====== TASK INPUT

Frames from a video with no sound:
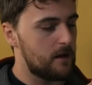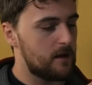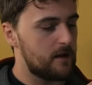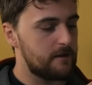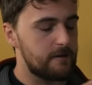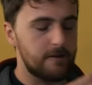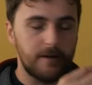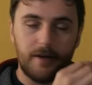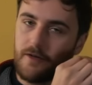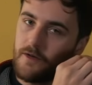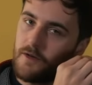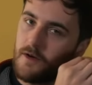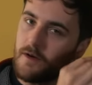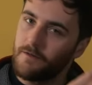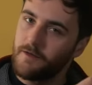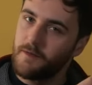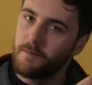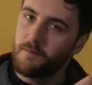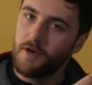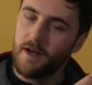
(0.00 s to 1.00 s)
Very
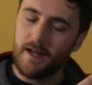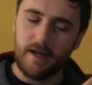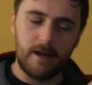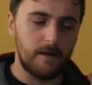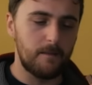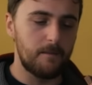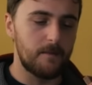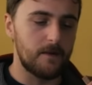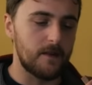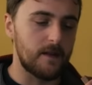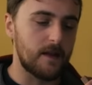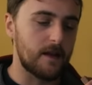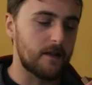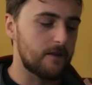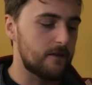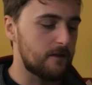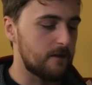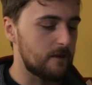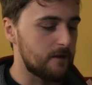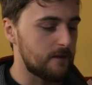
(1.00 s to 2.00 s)
soft break, but
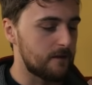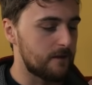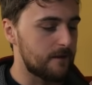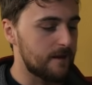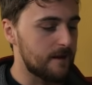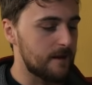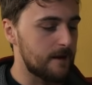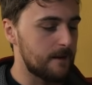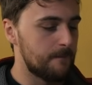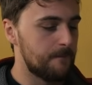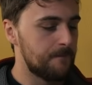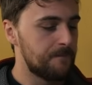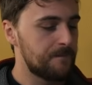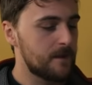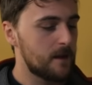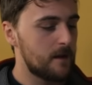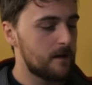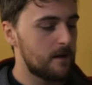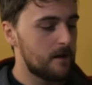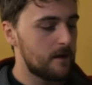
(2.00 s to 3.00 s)
yes, you can see
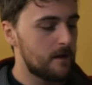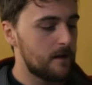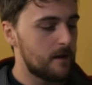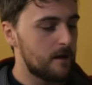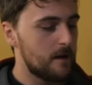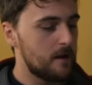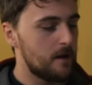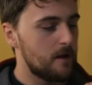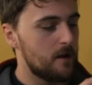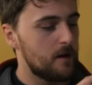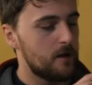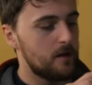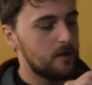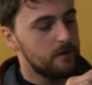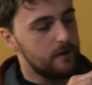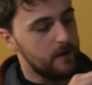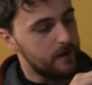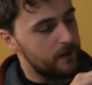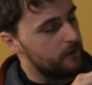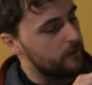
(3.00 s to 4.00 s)

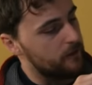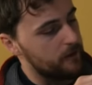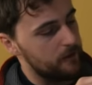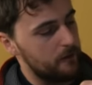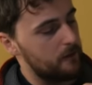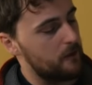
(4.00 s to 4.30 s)
it's just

============

THE TASK:
Please output the data above exactly as given, omitting every picture.

EXERCISE RESULT:
Frames from a video with no sound:
(0.00 s to 1.00 s)
Very
(1.00 s to 2.00 s)
soft break, but
(2.00 s to 3.00 s)
yes, you can see
(3.00 s to 4.00 s)

(4.00 s to 4.30 s)
it's just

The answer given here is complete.